Considerando, que de lo anteriormente transcrito, y del análisis y ponderación de las piezas y documentos que obran en el expediente, especialmente del recurso de apelación interpuesto por el hoy recurrente, se pone de manifiesto, que ciertamente, tal y como lo alega el recurrente en la última parte del desarrollo de su segundo medio, el tribunal de segundo grado no valoró en su justa dimensión el recurso de apelación del imputado, ya que en el mismo se le planteó con precisión a la corte a-qua, lo siguiente: "en la sentencia de primer grado no se consigna de manera precisa el hecho material de las torturas y los maltratos que se alegan en la acusación; entonces cabe la interrogante de ¿cómo atribuye el tribunal la responsabilidad penal por complicidad en el hecho que se les imputa, cuando la complicidad se trata de una infracción conexa, y en la especie no se probó el hecho material del ilícito principal imputado?, ¿de qué da instrucciones?, ¿a quién da las instrucciones?"; aspectos estos que no fueron analizados ni contestados por la corte a-qua; que, la jurisprudencia ha definido la complicidad como figura jurídica, así como los requisitos para su existencia, sus modalidades, sus implicaciones, consecuencias y la sanción aplicable; que, igualmente, ha señalado esta Sala Penal la obligatoriedad del tribunal que pronuncie una sentencia condenatoria contra cómplices, de señalar en la motivación de la sentencia, cuál de las modalidades de la complicidad previstas con precisión en los citados artículos 60 al 62 del Código Penal, fue cometida por el procesado penalizado; en consecuencia, la corte a-qua ha incurrido en el vicio de insuficiencia de motivos y omisión de estatuir planteado por el recurrente; por lo que procede acoger el presente recurso;

Considerando, que cuando la sentencia es casada por inobservancia de reglas procesales cuyo cumplimiento esté a cargo de los jueces, las costas pueden ser compensadas.

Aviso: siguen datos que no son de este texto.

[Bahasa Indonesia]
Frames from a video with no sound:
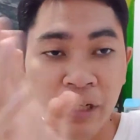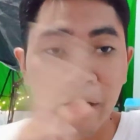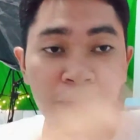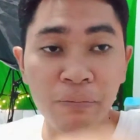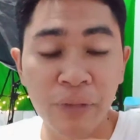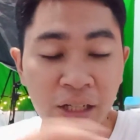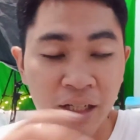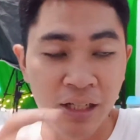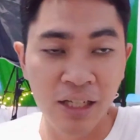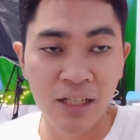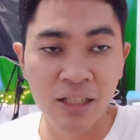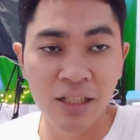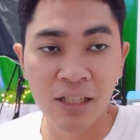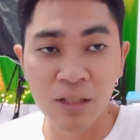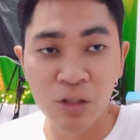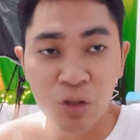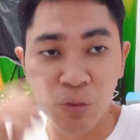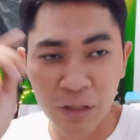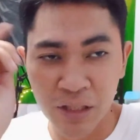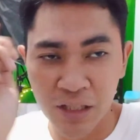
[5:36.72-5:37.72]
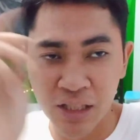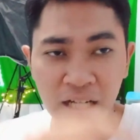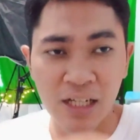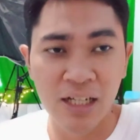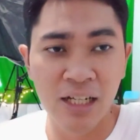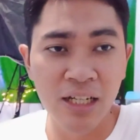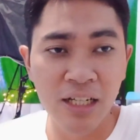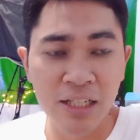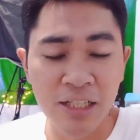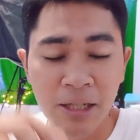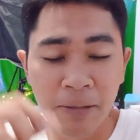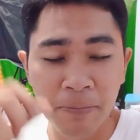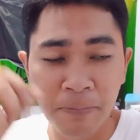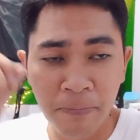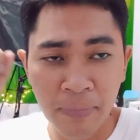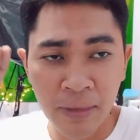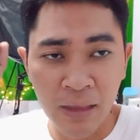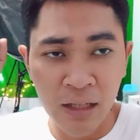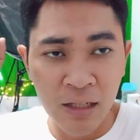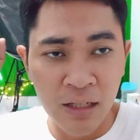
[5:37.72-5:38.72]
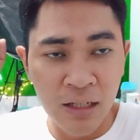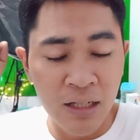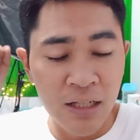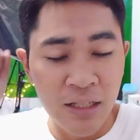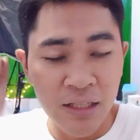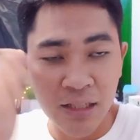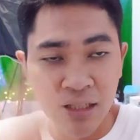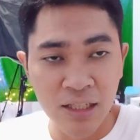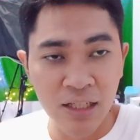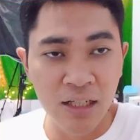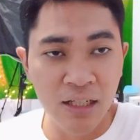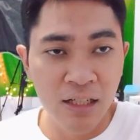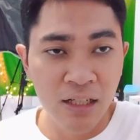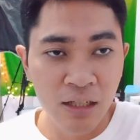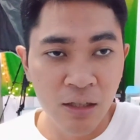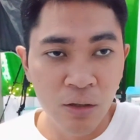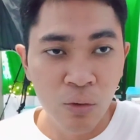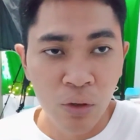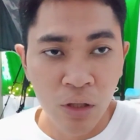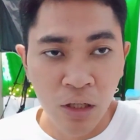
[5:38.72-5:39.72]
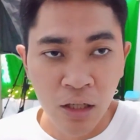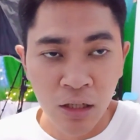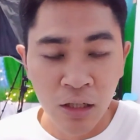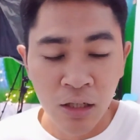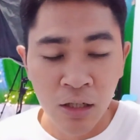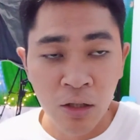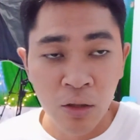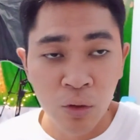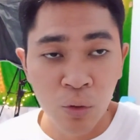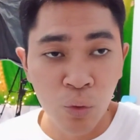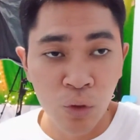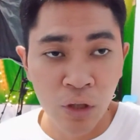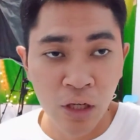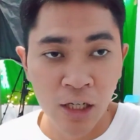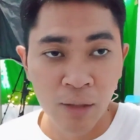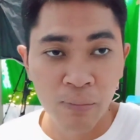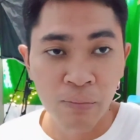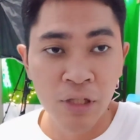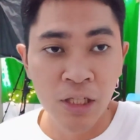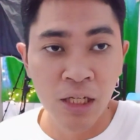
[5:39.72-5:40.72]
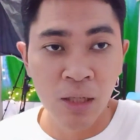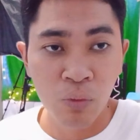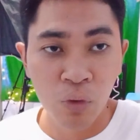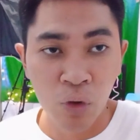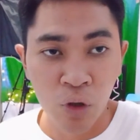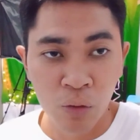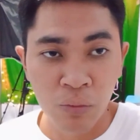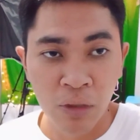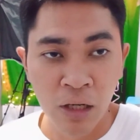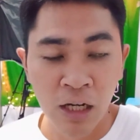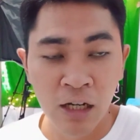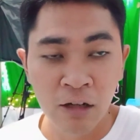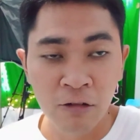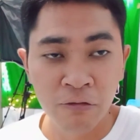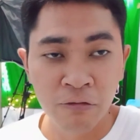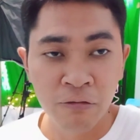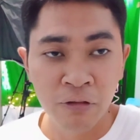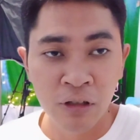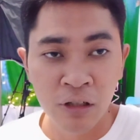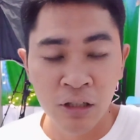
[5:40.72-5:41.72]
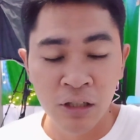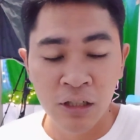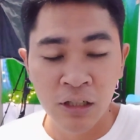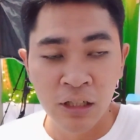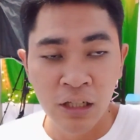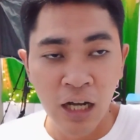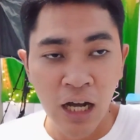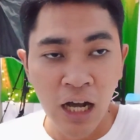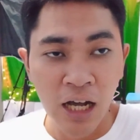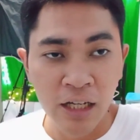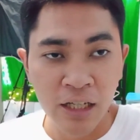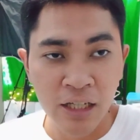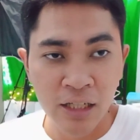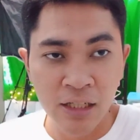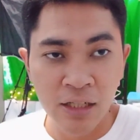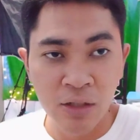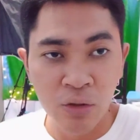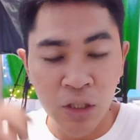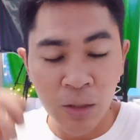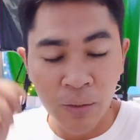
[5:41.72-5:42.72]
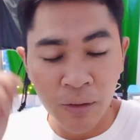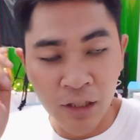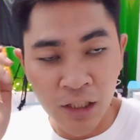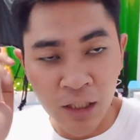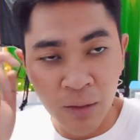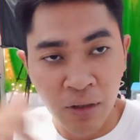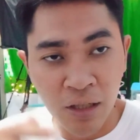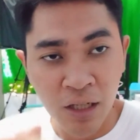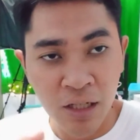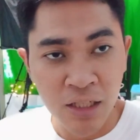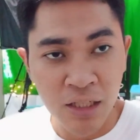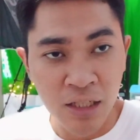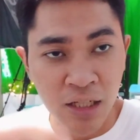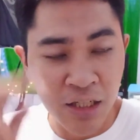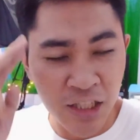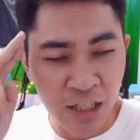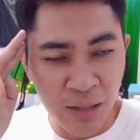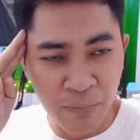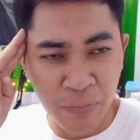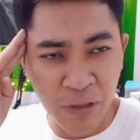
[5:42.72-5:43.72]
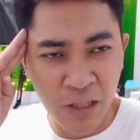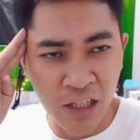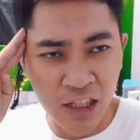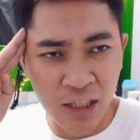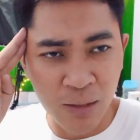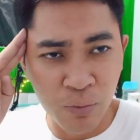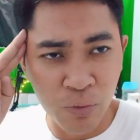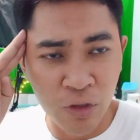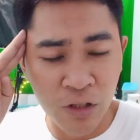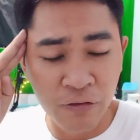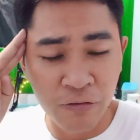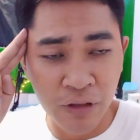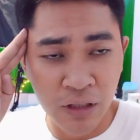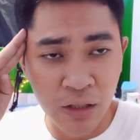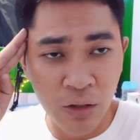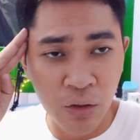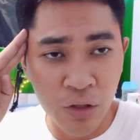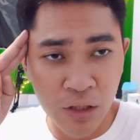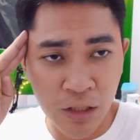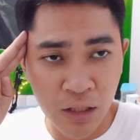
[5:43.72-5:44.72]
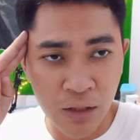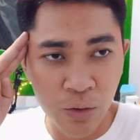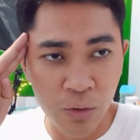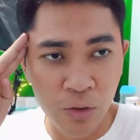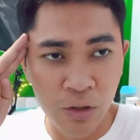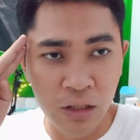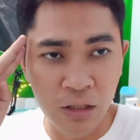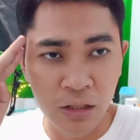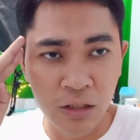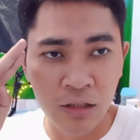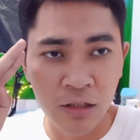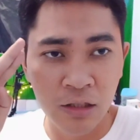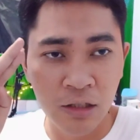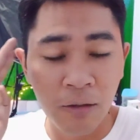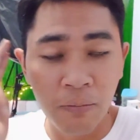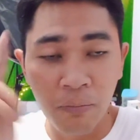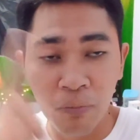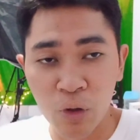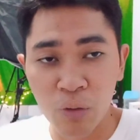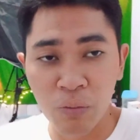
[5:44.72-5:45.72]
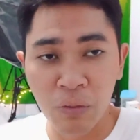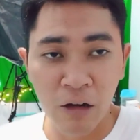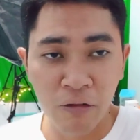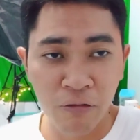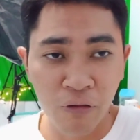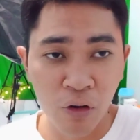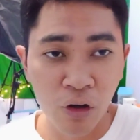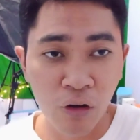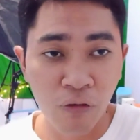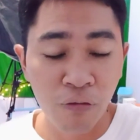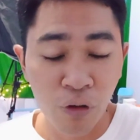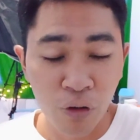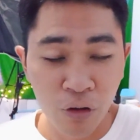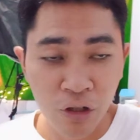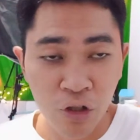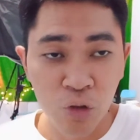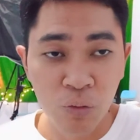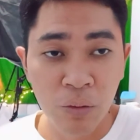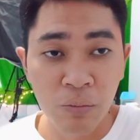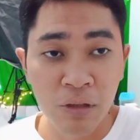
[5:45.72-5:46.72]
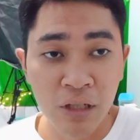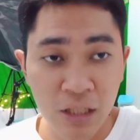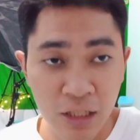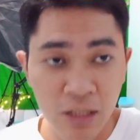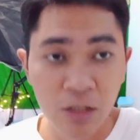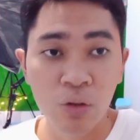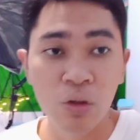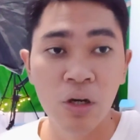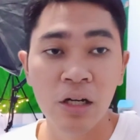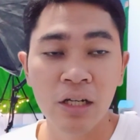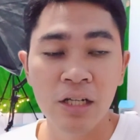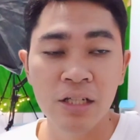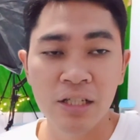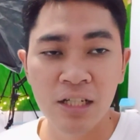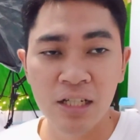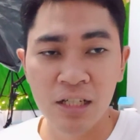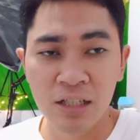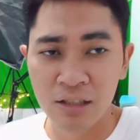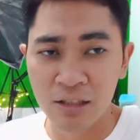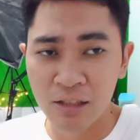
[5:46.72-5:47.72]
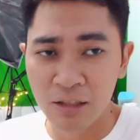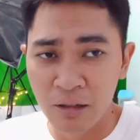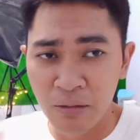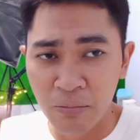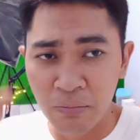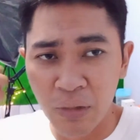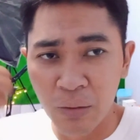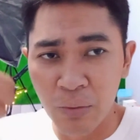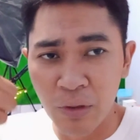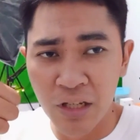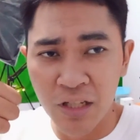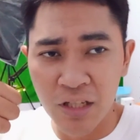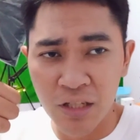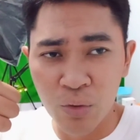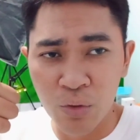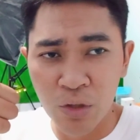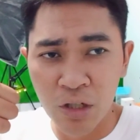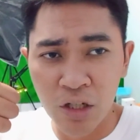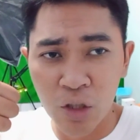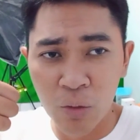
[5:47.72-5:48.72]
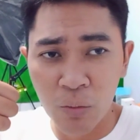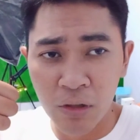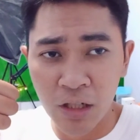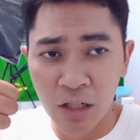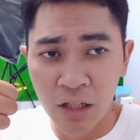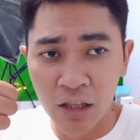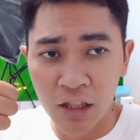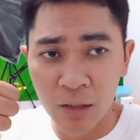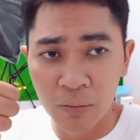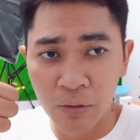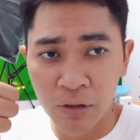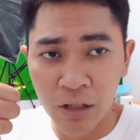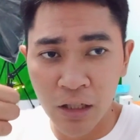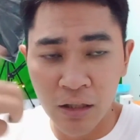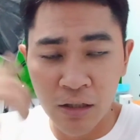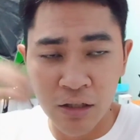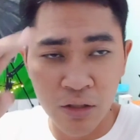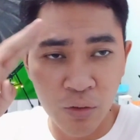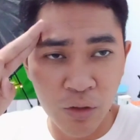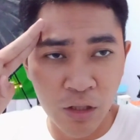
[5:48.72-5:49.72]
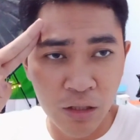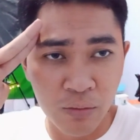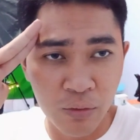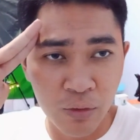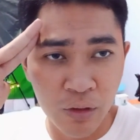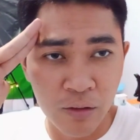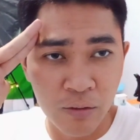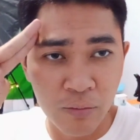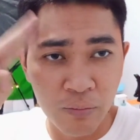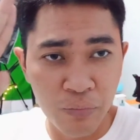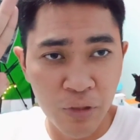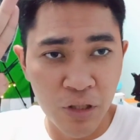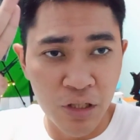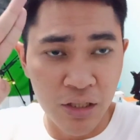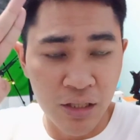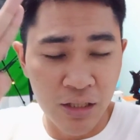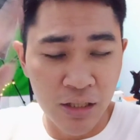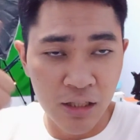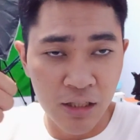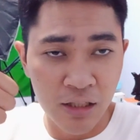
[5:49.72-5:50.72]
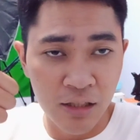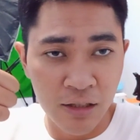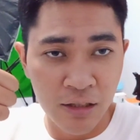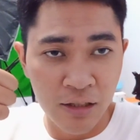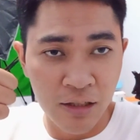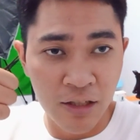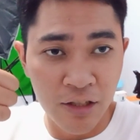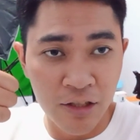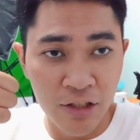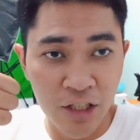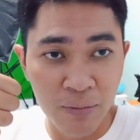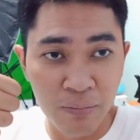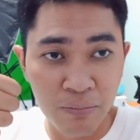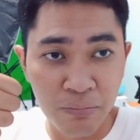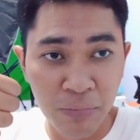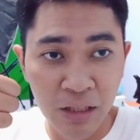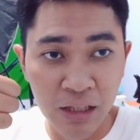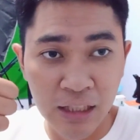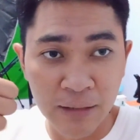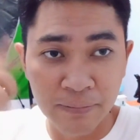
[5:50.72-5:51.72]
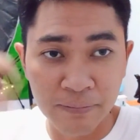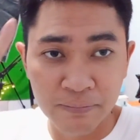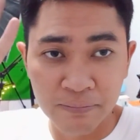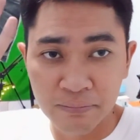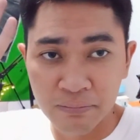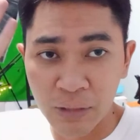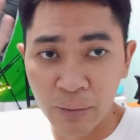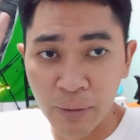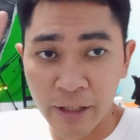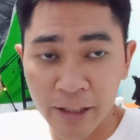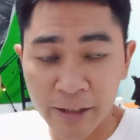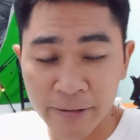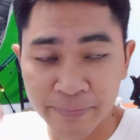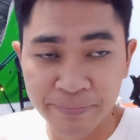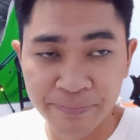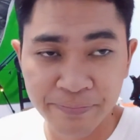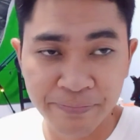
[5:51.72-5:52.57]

prank-prank lainnya itu pasti ada guys ya sekian dari gua kurang lebihnya mohon maaf akhir ucapan terima kasih dan sampai ketemu di video selanjutnya mohon maaf kalau ngevlognya cuma begini doang guys ya bye bye see you again double again triple again see you again peace sip mantap bye bye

Por tales motivos, Primero: Admite como intervinientes a E.S.A., en calidad de padre del menor R.P.S.V., y J.F. de la Rosa Carpio, en calidad de padre del menor J.A.R.S., en el recurso de casación interpuesto por J.R.A.M., contra la sentencia dictada por la Cámara Penal de la Corte de Apelación del Departamento Judicial de San Pedro de Macorís el 21 de mayo de 2010, cuyo dispositivo aparece copiado en parte anterior del presente fallo; Segundo: Declara con lugar dicho recurso y en consecuencia, casa la referida decisión y ordena el envío del asunto por ante la Sala de la Cámara Penal de la Corte de Apelación del Departamento Judicial de Santo Domingo, para una nueva valoración del recurso de apelación de que se trata; Tercero: Compensa las costas.

Firmado: H.Á.V., J.I.R., E.H.M., Dulce M.R. de G., V.J.C.E., G.A., Secretaria General.

La presente sentencia ha sido dada y firmada por los señores Jueces que figuran en su encabezamiento, en la audiencia pública del día, mes y año en él expresados, y fue firmada, leída y publicada por mí, Secretaria General, que certifico.